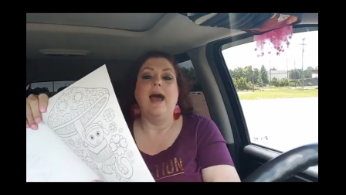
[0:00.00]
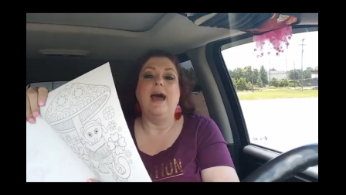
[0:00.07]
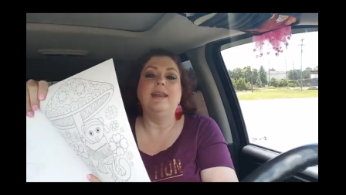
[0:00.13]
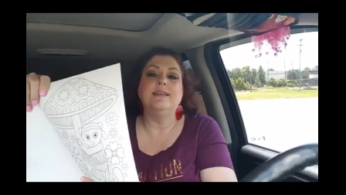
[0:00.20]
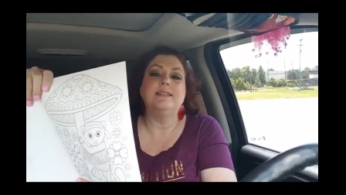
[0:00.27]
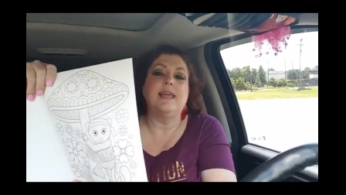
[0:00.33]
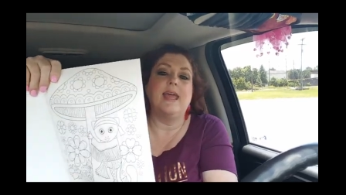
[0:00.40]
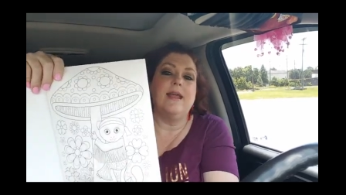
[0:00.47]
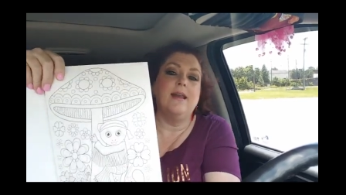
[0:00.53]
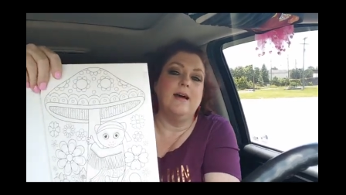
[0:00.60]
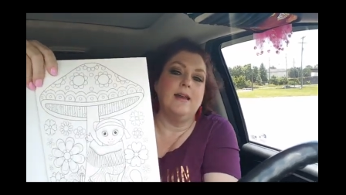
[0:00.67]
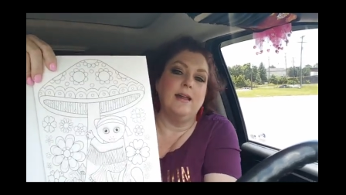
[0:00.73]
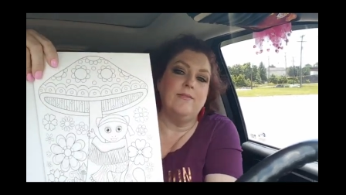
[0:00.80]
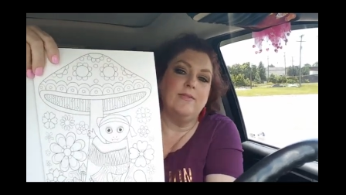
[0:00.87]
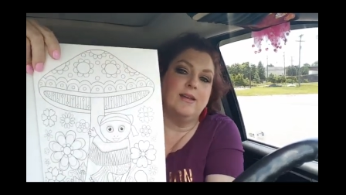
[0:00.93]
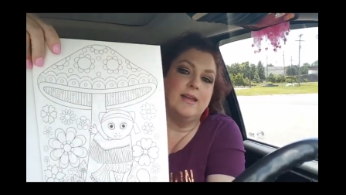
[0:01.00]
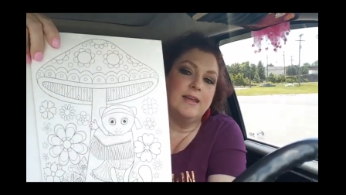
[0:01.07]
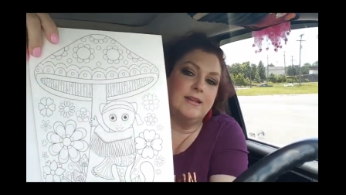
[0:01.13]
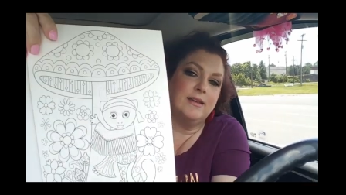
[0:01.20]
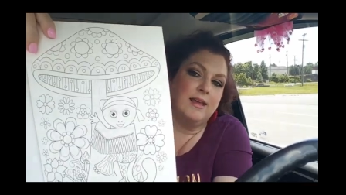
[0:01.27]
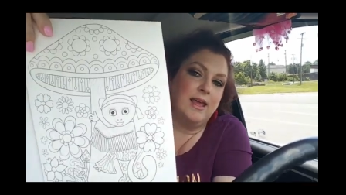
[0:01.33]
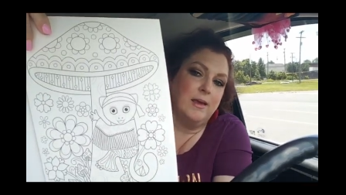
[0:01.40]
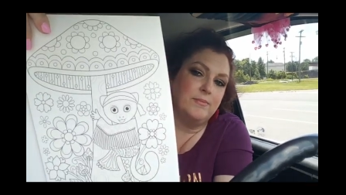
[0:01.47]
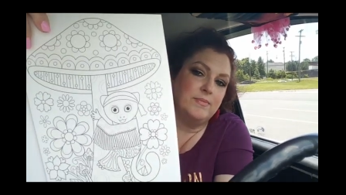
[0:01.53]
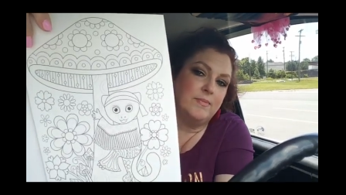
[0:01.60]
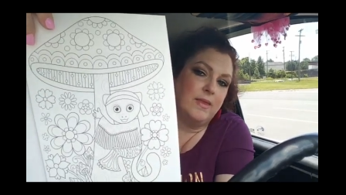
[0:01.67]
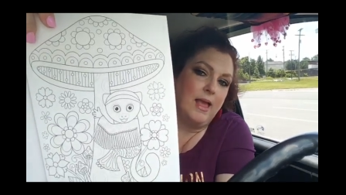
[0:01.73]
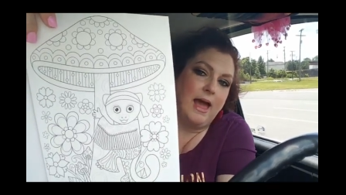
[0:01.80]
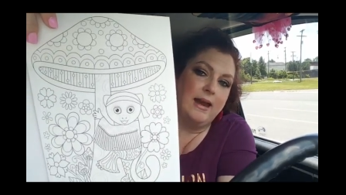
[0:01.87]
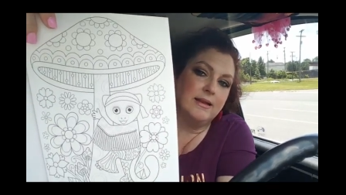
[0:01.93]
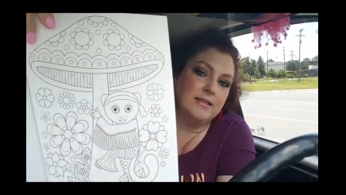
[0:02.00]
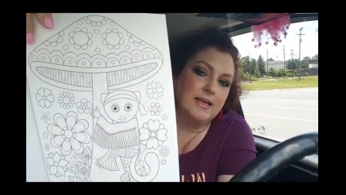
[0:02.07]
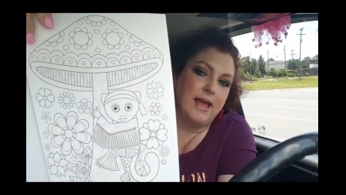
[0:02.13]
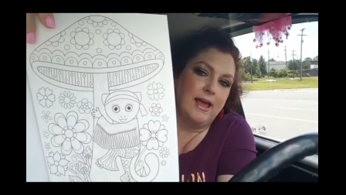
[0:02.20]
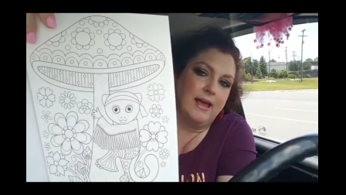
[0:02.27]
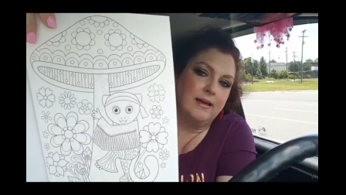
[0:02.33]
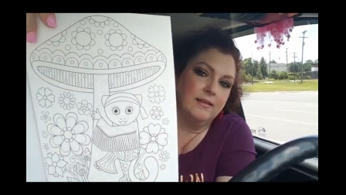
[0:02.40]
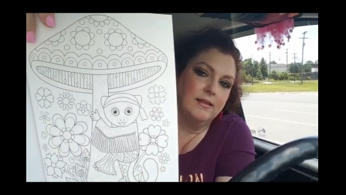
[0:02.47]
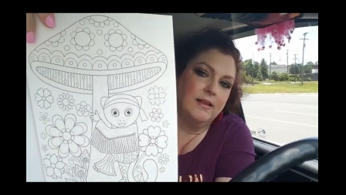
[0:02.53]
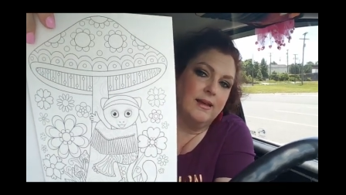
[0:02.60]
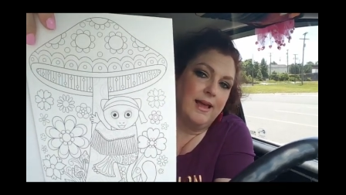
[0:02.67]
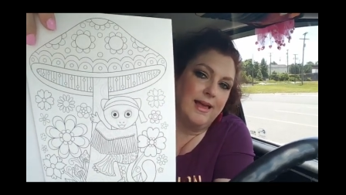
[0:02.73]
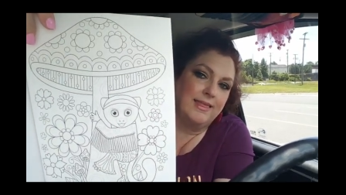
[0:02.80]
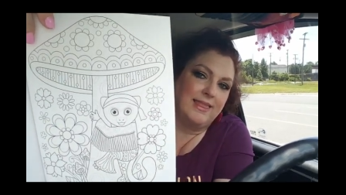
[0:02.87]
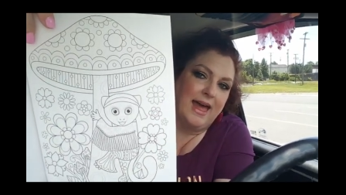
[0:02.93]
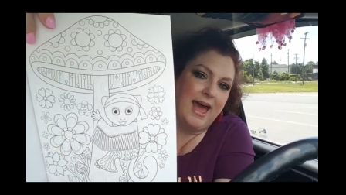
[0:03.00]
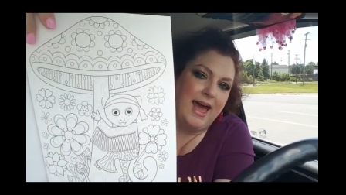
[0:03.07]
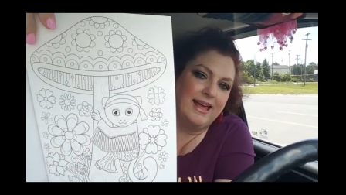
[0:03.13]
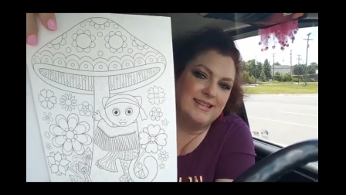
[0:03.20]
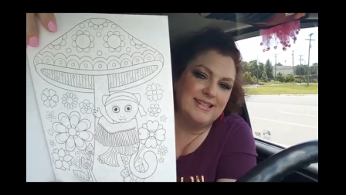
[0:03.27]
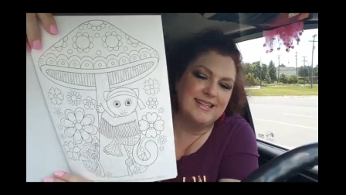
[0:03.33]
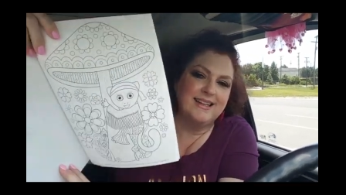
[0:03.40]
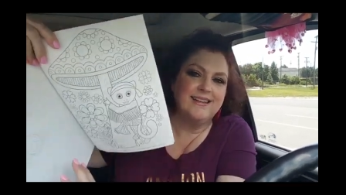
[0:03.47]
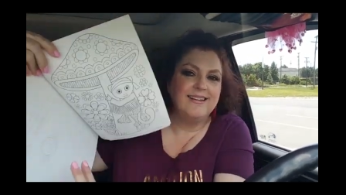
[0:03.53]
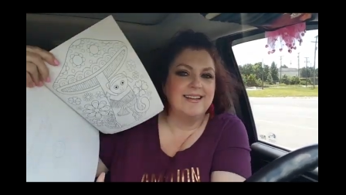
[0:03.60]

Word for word: I just cannot even keep, I just can't. Look at that.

+--

AIM OF THE EXERCISE: Exclude every picture and restate the listing word for word.

ANSWER BOX:
[0:00.00]
[0:00.07]
[0:00.13]
[0:00.20]
[0:00.27]
[0:00.33]
[0:00.40]
[0:00.47]
[0:00.53]
[0:00.60]
[0:00.67]
[0:00.73]
[0:00.80]
[0:00.87]
[0:00.93]
[0:01.00]
[0:01.07]
[0:01.13]
[0:01.20]
[0:01.27]
[0:01.33]
[0:01.40]
[0:01.47]
[0:01.53]
[0:01.60]
[0:01.67]
[0:01.73]
[0:01.80]
[0:01.87]
[0:01.93]
[0:02.00]
[0:02.07]
[0:02.13]
[0:02.20]
[0:02.27]
[0:02.33]
[0:02.40]
[0:02.47]
[0:02.53]
[0:02.60]
[0:02.67]
[0:02.73]
[0:02.80]
[0:02.87]
[0:02.93]
[0:03.00]
[0:03.07]
[0:03.13]
[0:03.20]
[0:03.27]
[0:03.33]
[0:03.40]
[0:03.47]
[0:03.53]
[0:03.60]

Word for word: I just cannot even keep, I just can't. Look at that.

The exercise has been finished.